◆ **YOUR OBJECTIVE**:
Transcribe each of the records below exactly, excluding all pictures.

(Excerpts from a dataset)
##############################

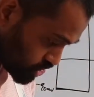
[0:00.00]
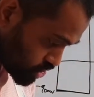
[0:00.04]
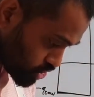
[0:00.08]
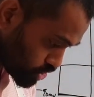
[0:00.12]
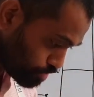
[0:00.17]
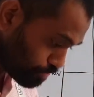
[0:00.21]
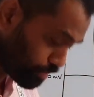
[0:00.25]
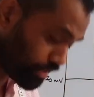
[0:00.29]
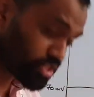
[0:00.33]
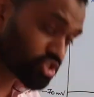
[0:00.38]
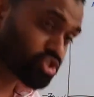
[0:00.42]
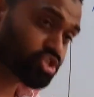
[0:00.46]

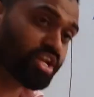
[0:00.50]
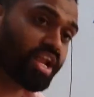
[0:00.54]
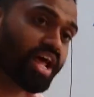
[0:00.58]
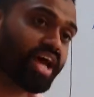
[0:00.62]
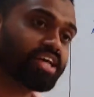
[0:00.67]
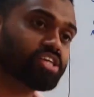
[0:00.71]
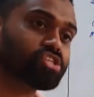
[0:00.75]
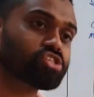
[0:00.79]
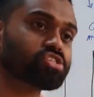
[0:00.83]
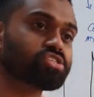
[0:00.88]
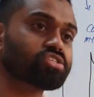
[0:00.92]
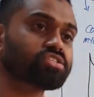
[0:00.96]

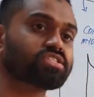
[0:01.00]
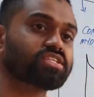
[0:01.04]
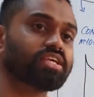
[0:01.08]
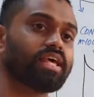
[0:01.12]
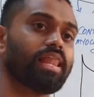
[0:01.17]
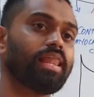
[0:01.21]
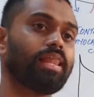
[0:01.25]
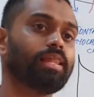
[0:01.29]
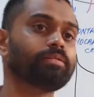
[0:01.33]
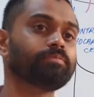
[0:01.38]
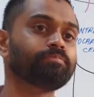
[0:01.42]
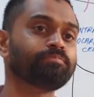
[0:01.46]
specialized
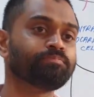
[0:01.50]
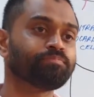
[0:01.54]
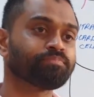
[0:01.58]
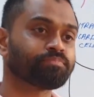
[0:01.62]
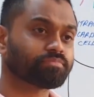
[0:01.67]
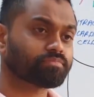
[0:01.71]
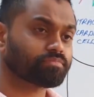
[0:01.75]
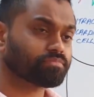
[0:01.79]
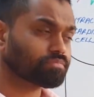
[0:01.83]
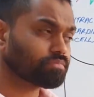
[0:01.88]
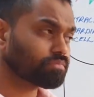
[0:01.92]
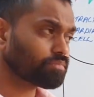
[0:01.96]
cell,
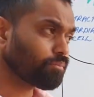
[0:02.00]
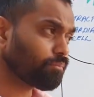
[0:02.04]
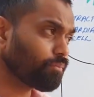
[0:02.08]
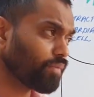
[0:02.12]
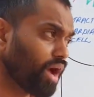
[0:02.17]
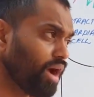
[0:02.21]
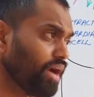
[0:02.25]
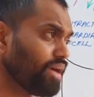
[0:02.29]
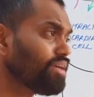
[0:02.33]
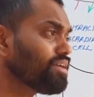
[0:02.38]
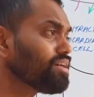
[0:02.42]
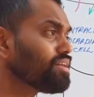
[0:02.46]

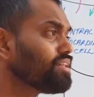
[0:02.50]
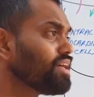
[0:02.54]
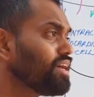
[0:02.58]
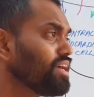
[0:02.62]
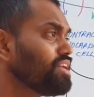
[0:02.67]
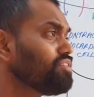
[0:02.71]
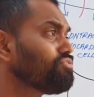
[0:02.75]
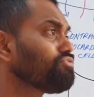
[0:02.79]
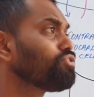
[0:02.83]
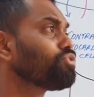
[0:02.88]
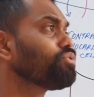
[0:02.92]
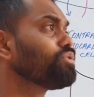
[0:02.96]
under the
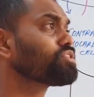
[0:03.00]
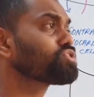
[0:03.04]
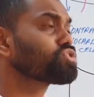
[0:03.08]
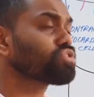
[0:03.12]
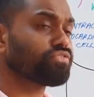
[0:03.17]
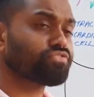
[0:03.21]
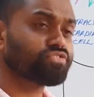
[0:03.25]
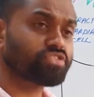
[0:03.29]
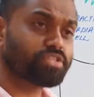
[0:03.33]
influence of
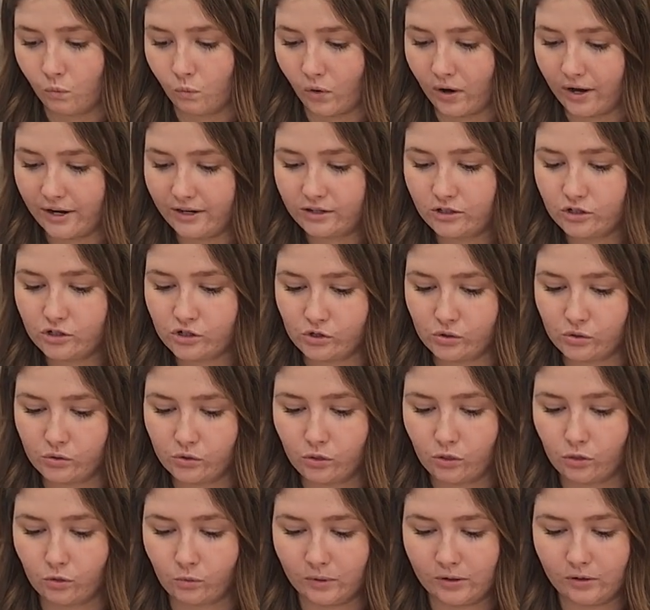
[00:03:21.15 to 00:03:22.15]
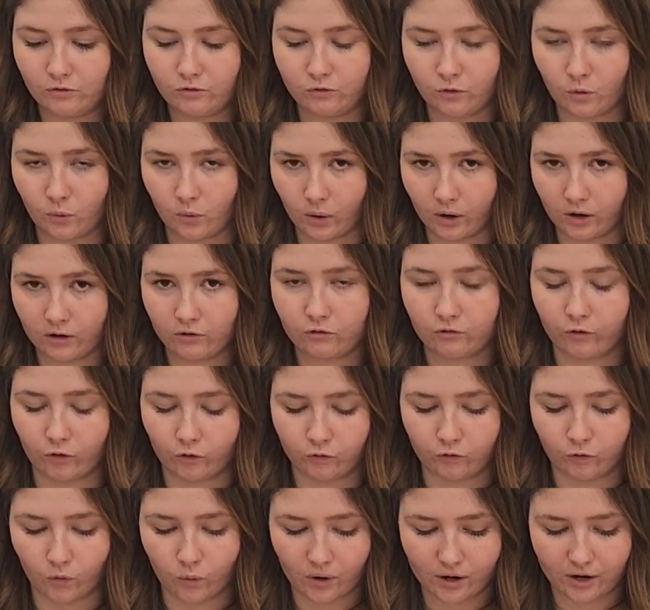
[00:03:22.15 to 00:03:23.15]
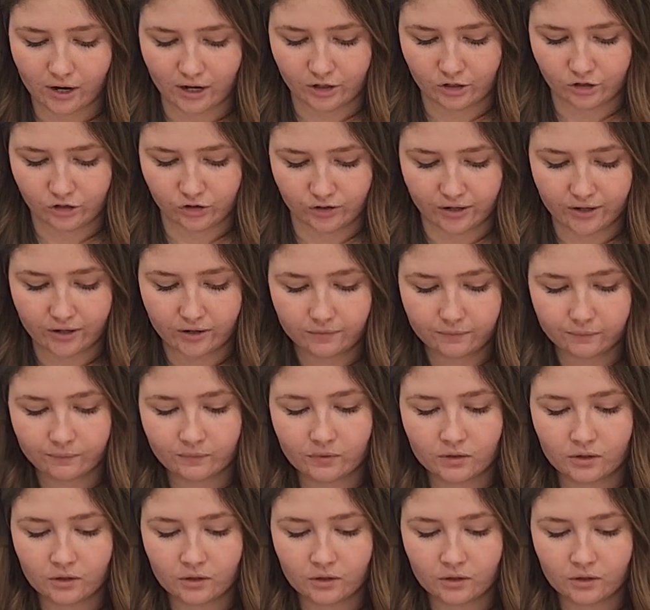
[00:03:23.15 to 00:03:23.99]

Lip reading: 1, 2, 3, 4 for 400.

##############################

◆ **PROBLEM SOLUTION**:
[0:00.00]
[0:00.04]
[0:00.08]
[0:00.12]
[0:00.17]
[0:00.21]
[0:00.25]
[0:00.29]
[0:00.33]
[0:00.38]
[0:00.42]
[0:00.46]

[0:00.50]
[0:00.54]
[0:00.58]
[0:00.62]
[0:00.67]
[0:00.71]
[0:00.75]
[0:00.79]
[0:00.83]
[0:00.88]
[0:00.92]
[0:00.96]

[0:01.00]
[0:01.04]
[0:01.08]
[0:01.12]
[0:01.17]
[0:01.21]
[0:01.25]
[0:01.29]
[0:01.33]
[0:01.38]
[0:01.42]
[0:01.46]
specialized
[0:01.50]
[0:01.54]
[0:01.58]
[0:01.62]
[0:01.67]
[0:01.71]
[0:01.75]
[0:01.79]
[0:01.83]
[0:01.88]
[0:01.92]
[0:01.96]
cell,
[0:02.00]
[0:02.04]
[0:02.08]
[0:02.12]
[0:02.17]
[0:02.21]
[0:02.25]
[0:02.29]
[0:02.33]
[0:02.38]
[0:02.42]
[0:02.46]

[0:02.50]
[0:02.54]
[0:02.58]
[0:02.62]
[0:02.67]
[0:02.71]
[0:02.75]
[0:02.79]
[0:02.83]
[0:02.88]
[0:02.92]
[0:02.96]
under the
[0:03.00]
[0:03.04]
[0:03.08]
[0:03.12]
[0:03.17]
[0:03.21]
[0:03.25]
[0:03.29]
[0:03.33]
influence of
[00:03:21.15 to 00:03:22.15]
[00:03:22.15 to 00:03:23.15]
[00:03:23.15 to 00:03:23.99]

Lip reading: 1, 2, 3, 4 for 400.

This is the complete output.